Research on how both nicotine and schizophrenia affect the brain has generated other possible explanations for the high rate of smoking among people with schizophrenia. The presence of abnormalities in particular circuits of the brain may predispose individuals to schizophrenia, increase the rewarding effects of drugs like nicotine, or reduce an individual's ability to quit smoking. The involvement of common mechanisms is consistent with the observation that both nicotine and the medication clozapine (which also acts at nicotine receptors, among others) can improve attention and working memory in an animal model of schizophrenia. Clozapine is effective in treating individuals with schizophrenia. It also reduces their smoking levels. Understanding how and why patients with schizophrenia use nicotine is likely to help us develop new treatments for both schizophrenia and nicotine dependence.
In other words, there is a physical component to substance abuse. So the War on Drugs is really a war on illness.

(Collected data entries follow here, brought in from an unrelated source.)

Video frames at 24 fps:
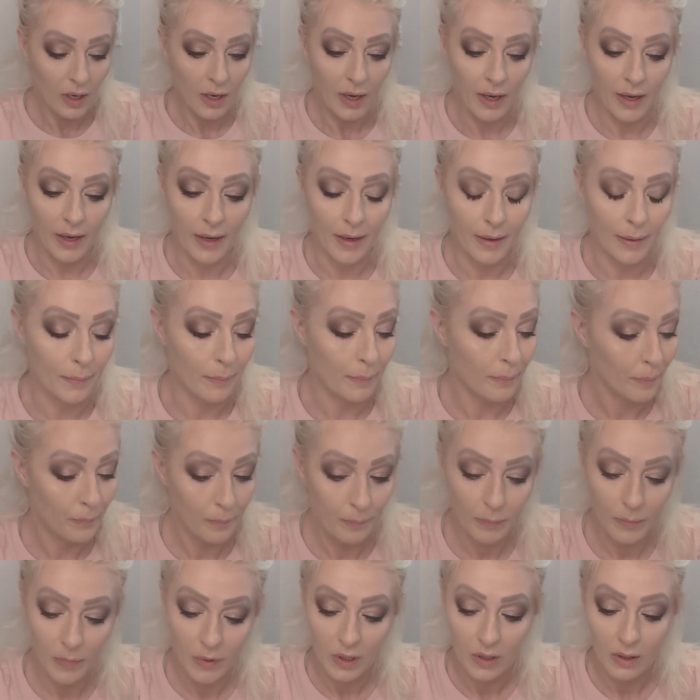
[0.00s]
I
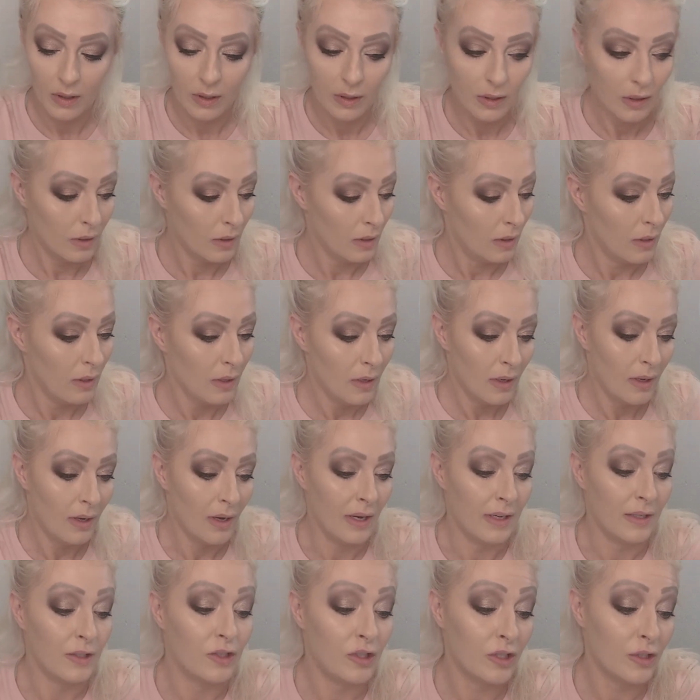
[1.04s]

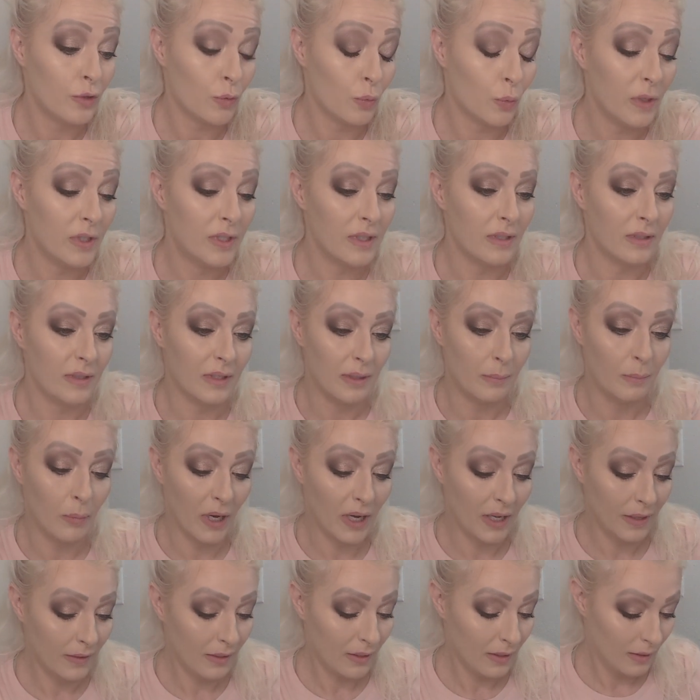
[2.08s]
just recently
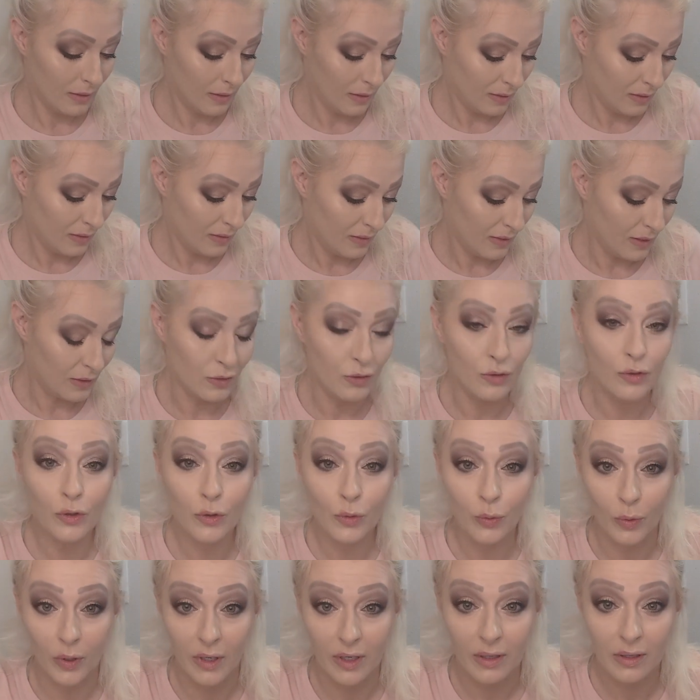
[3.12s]
bought this new
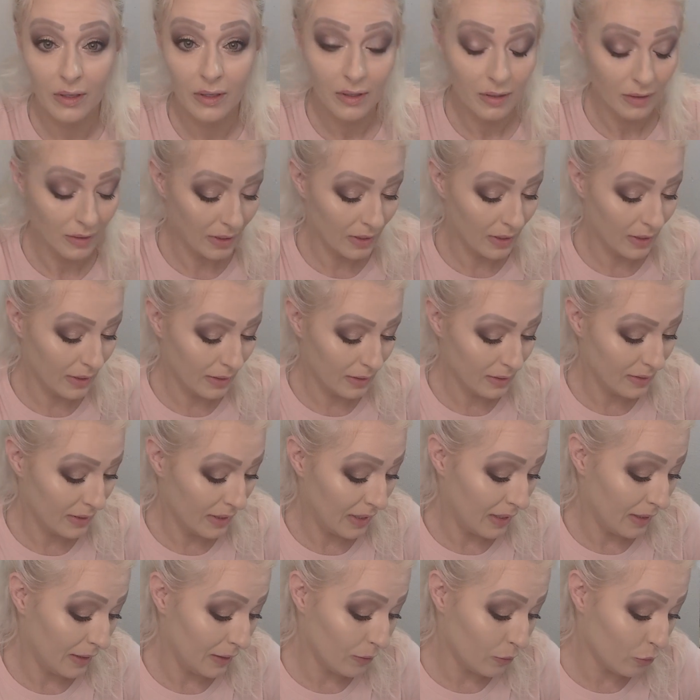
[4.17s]
one that is
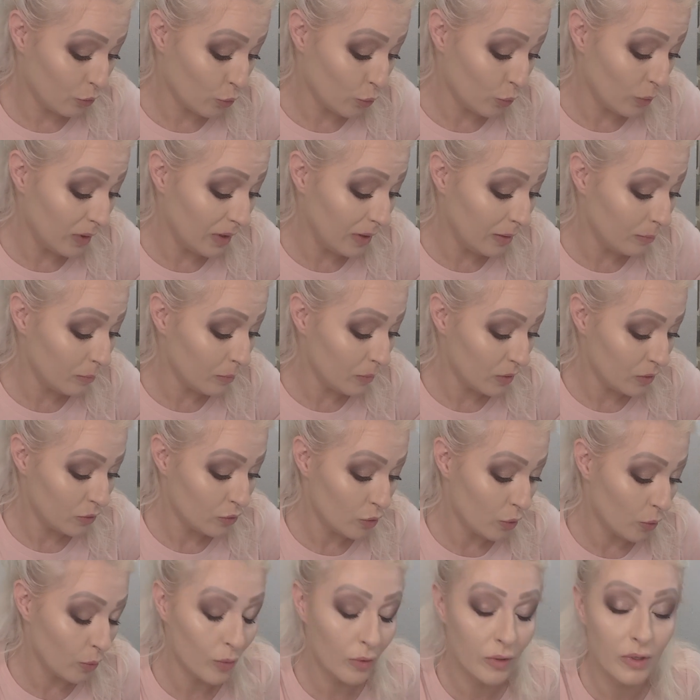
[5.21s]
a cream
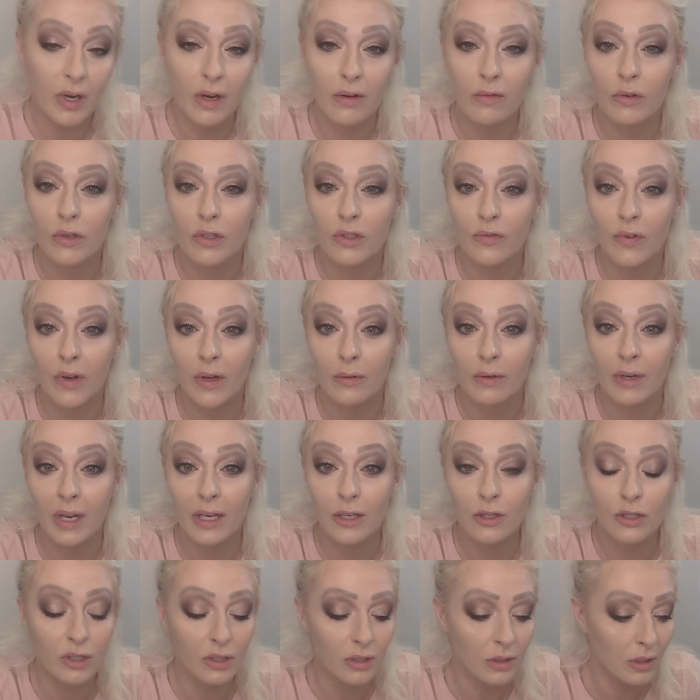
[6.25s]
total coverage
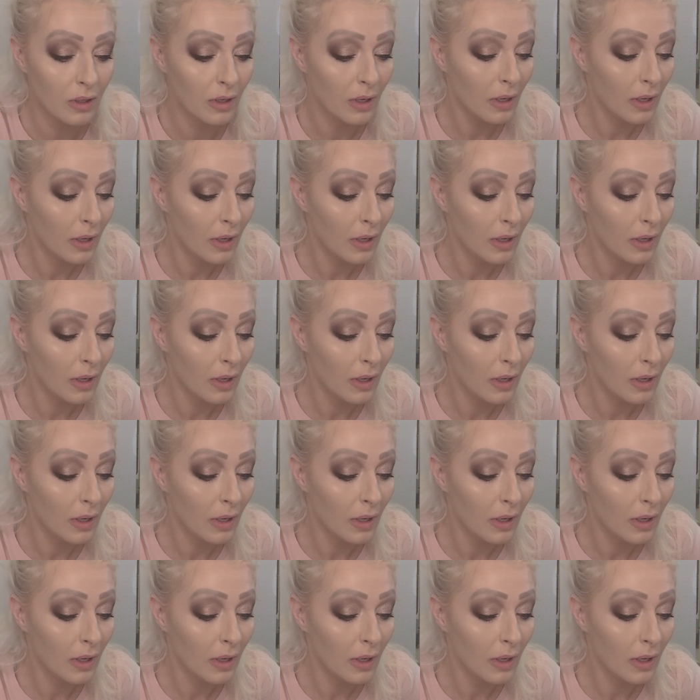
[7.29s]
foundation,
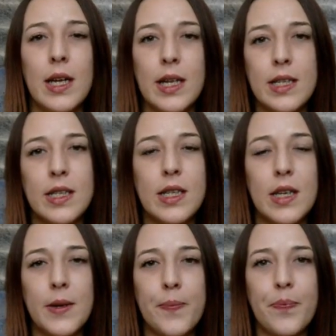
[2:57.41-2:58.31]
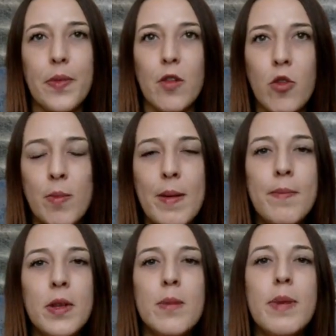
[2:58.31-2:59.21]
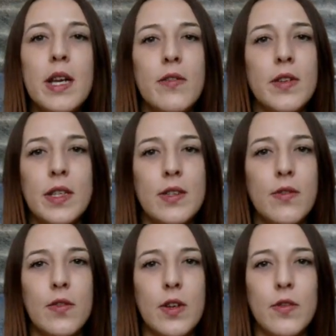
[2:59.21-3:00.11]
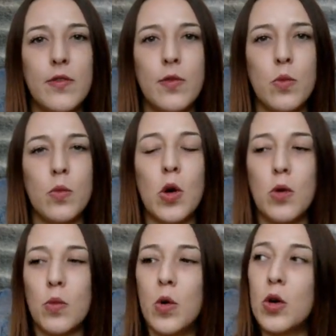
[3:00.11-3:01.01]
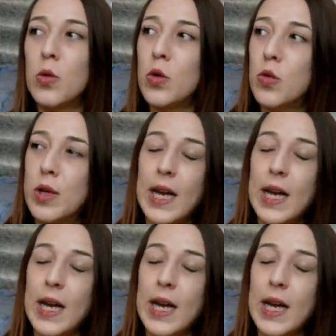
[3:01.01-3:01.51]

is to remember the benefits of what you'll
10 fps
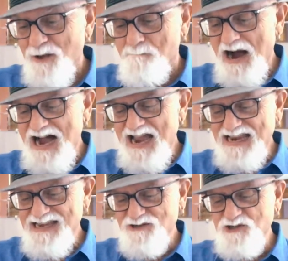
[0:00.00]
My
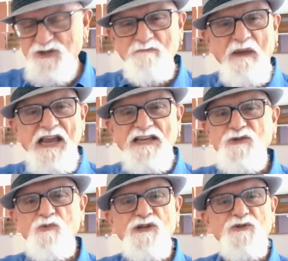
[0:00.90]
inner space
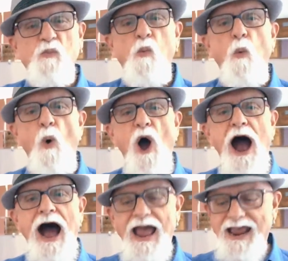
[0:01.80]
was
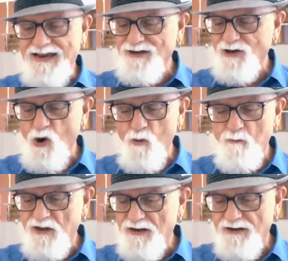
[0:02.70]
wide
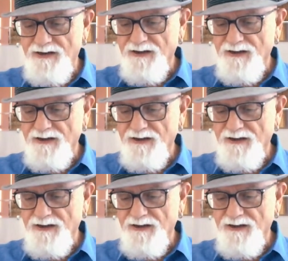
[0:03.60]
open.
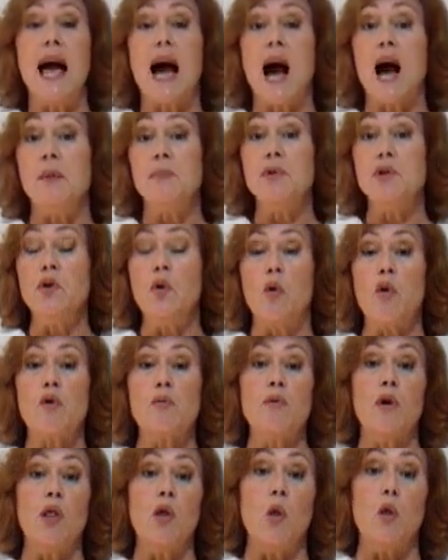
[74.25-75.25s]

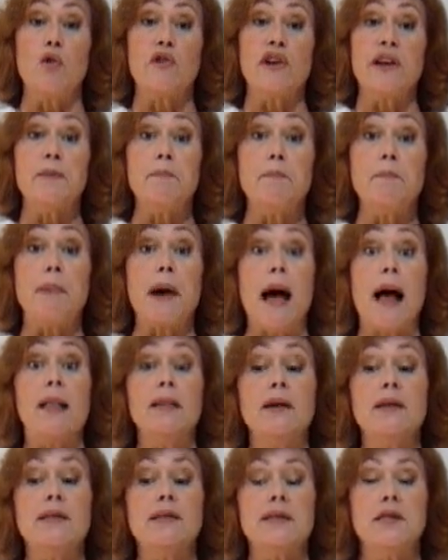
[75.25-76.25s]
abnormal or
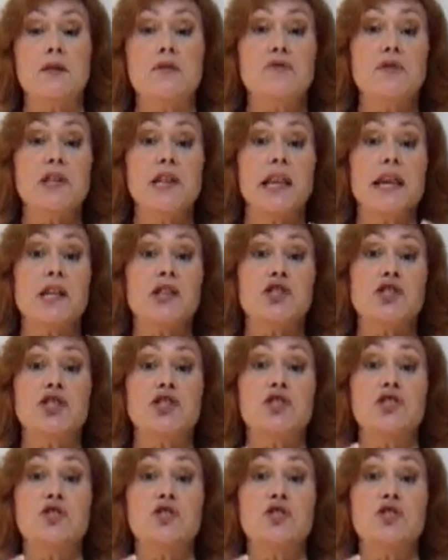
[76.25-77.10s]
imbalanced in relation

Addiction Is Not a Moral Issue: Addiction Can Happen to Anyone
Many heroin addicts begin with a diagnosis of chronic pain. People take medicine for said pain and soon develop a physical tolerance to the medication. So they take more than prescribed, and the doctor catches the abuse and decides the best way to help the addict is to cut them off cold turkey. So they turn to heroin, which rewires the brain to create a dependence almost immediately. This can happen to anyone. Since it can happen to anyone, does it make sense to treat addiction as a moral issue?
Addiction can happen to anyone. It doesn't matter what kind of person you are. Go to any Alcoholics Anonymous or Narcotics Anonymous meeting and you'll see people from all walks of life. Addiction is an equal opportunity destroyer. It's time to stop pretending addiction is a moral issue and treat it like the mental health issue it is.
Oberg, B. (2016, September 19). Addiction Is Not a Moral Issue but a Mental Health Issue, HealthyPlace. Retrieved on 2020, June 3 from https://www.healthyplace.com/blogs/recoveringfrommentalillness/2016/09/why-addiction-is-not-a-moral-issue
Author: Becky Oberg
These are exactly the types of discussions we need to be having around addictions and substance abuse in professional sports. It's the "pressure to succeed and maintain peak physical form [that] drives many professional athletes to substance abuse". That's taken from a good article on Dock Ellis' drug and alcohol addictions from his time in Major League Baseball. More Info: http://psychotherapytoronto.ca/documentary-film-tells-story-of-race-drugs-and-baseball/
I am an alcoholic too. It is not a moral issue as I do believe in the Lord and read most daily Psalms and Proverbs, and others. My brain will click and my mind is on grabbing a beer. I am better now but I do still falter to those voices.